8 декабря, суббота. Умираю. Вчера я услышала, как мама говорила по телефону. Я не подслушивала, просто так получилось. Я снимала сапоги в коридоре, и в это время зазвонил телефон в спальне, и мама подошла и стала разговаривать. Она не знала, что я дома. Ужас какой. У мамы любовник.
Я точно знаю, что это так, потому что никто не разговаривает таким голосом, если это не любовник, а просто знакомый. Она почти ничего и не говорила, только «да», «нет», «не знаю», потом вообще замолчала. Но в это время она слушала то, что он говорит! Я знаю, что у них нехорошо с папой, и, наверное, так было всегда, хотя папа на ней помешан.
У него очень тяжелый характер, это я тоже знаю, но мама эгоистичнее, чем он. Наверное, дело, как всегда, в сексе. Если люди не совпадают, им никогда не будет хорошо вместе, это химический процесс прежде всего. Я об этом много читала. Но что же теперь будет, если у моей мамы в Москве появился любовник?
А может быть, он не сейчас появился, а уже давно, с самого начала, как мы приехали?
11 декабря, вторник. Если бы я этого не узнала, какое бы это было счастье! Но мамина жизнь вся передо мной как на ладони, а папа ни о чем не догадывается! Она стала дико молодая, словно ей двадцать лет, и вся сверкает просто!
Только все время врет. Она говорит папе, что занимается рукописями и корректурами, поэтому ее никогда не бывает дома, что у нее то одна, то другая встреча, и все деловые, но я знаю, что это вранье. Иначе бы она так не выглядела. Вчера она зашла за мной в школу, потому что мне нужно было кое-что купить из одежды, хотя здесь жуткая дороговизна и хорошие вещи стоят, как в нашем «Гудменз».
Она зашла за мной в школу, и ее увидела сначала Надя, а потом уже я, потому что я задержалась после биологии, а Надя прибежала за мной и сказала, что у меня мама как модель. Мне это было и приятно, и почему-то гадко. Девочки пошли на нее смотреть, а я осталась стоять на лестнице и тоже посмотрела на нее совсем чужими глазами.

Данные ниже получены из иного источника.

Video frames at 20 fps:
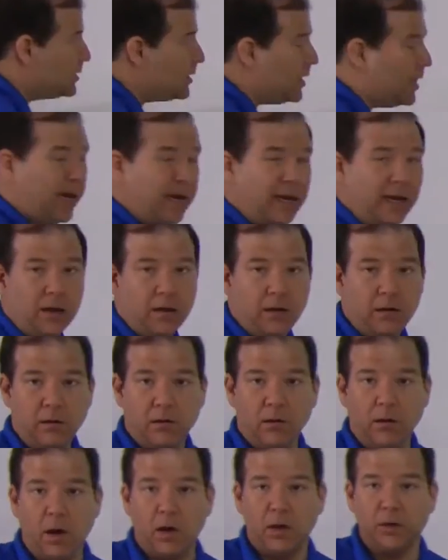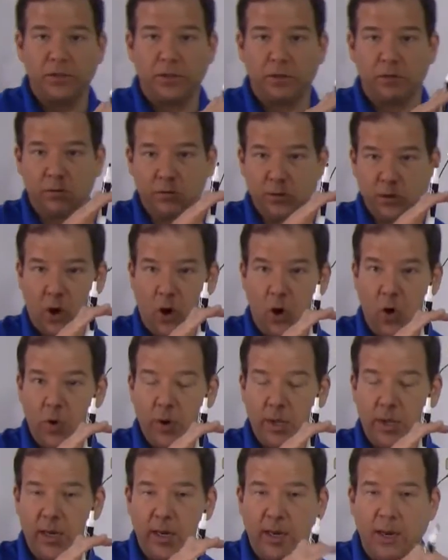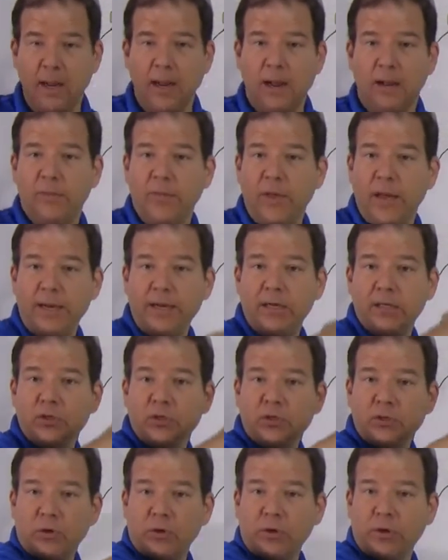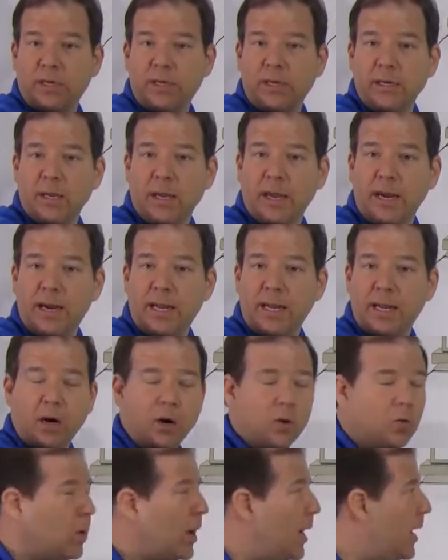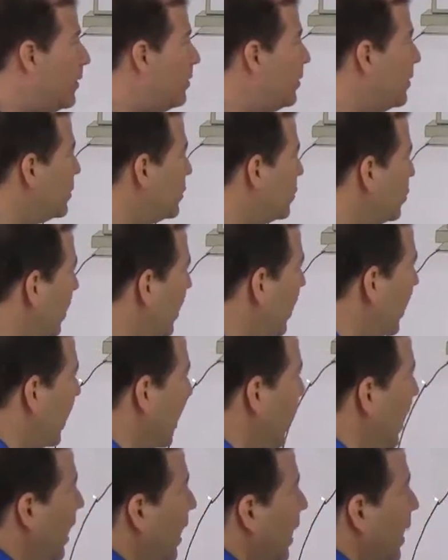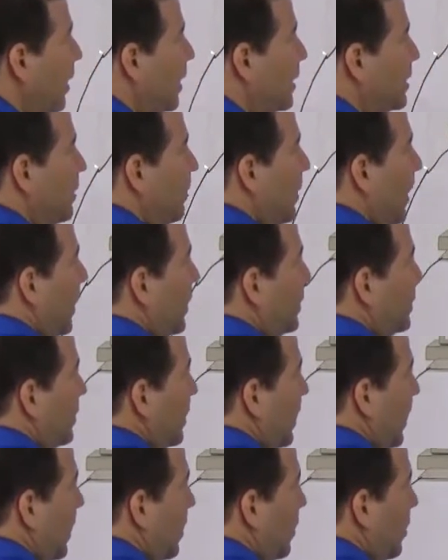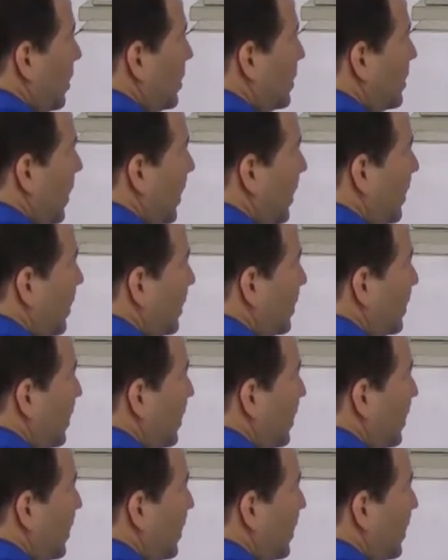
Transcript: a logical token that is circulating around this ring. Let's imagine that it looks like this.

Она действительно как модель, потому что в Москве сбросила тридцать фунтов, и у нее лицо похоже на цветок.
Что же будет, если папа обо всем догадается? Я думаю, что он не переживет.
13 декабря. Я все еще очень многого не понимаю здесь, в России, и у меня очень много вопросов, но если бы не то, что происходит у нас дома, с мамой, все это бы меня сильно занимало, а так мне стало почти безразлично, потому что я все время помню, что у нас дома что-то ужасное.
Кроме того, мне все стыднее и стыднее за маму, что она так отвратительно врет. Я понимаю, почему, когда она на той неделе сказала папе, что едет в Питер, а там живет какой-то Бидов, и ей с ним нужно обязательно встретиться в четверг, и папа сказал, что они могут поехать вместе и остановиться в гостинице, и не нужно обременять мамину приятельницу, которая замужем за новым русским и живет сейчас в Питере, – теперь я понимаю, почему мама стала красная и сказала папе, что она уже обещала, что приедет, и что ее ждут, и что это не совсем в Питере, а в Комарове, где приятельница живет на даче, и туда приедет этот Бидов или Битов со своим новым романом, так что папе совсем незачем туда тащиться на два дня, потому что он еще не оправился после тяжелого гриппа, а в поездах жарко, и на улице холодно, так что, как только он выйдет из поезда на улицу, его сразу же продует, и он снова заболеет.
И папа ей поверил! Он все время к ней присматривается, все время хочет быть там, где она, и все время дико злится на нее за то, что она исчезает. Я это заметила еще давно, еще дома, в Нью-Йорке, но там я не обратила на это внимания, потому что, во-первых, была маленькой, а во-вторых, дома все свое, и я там своя, и все привычно, а здесь все чужое и я чужая, и с меня словно бы содрали кожу, так что я чувствую каждую, каждую пылинку. А тем более – маму!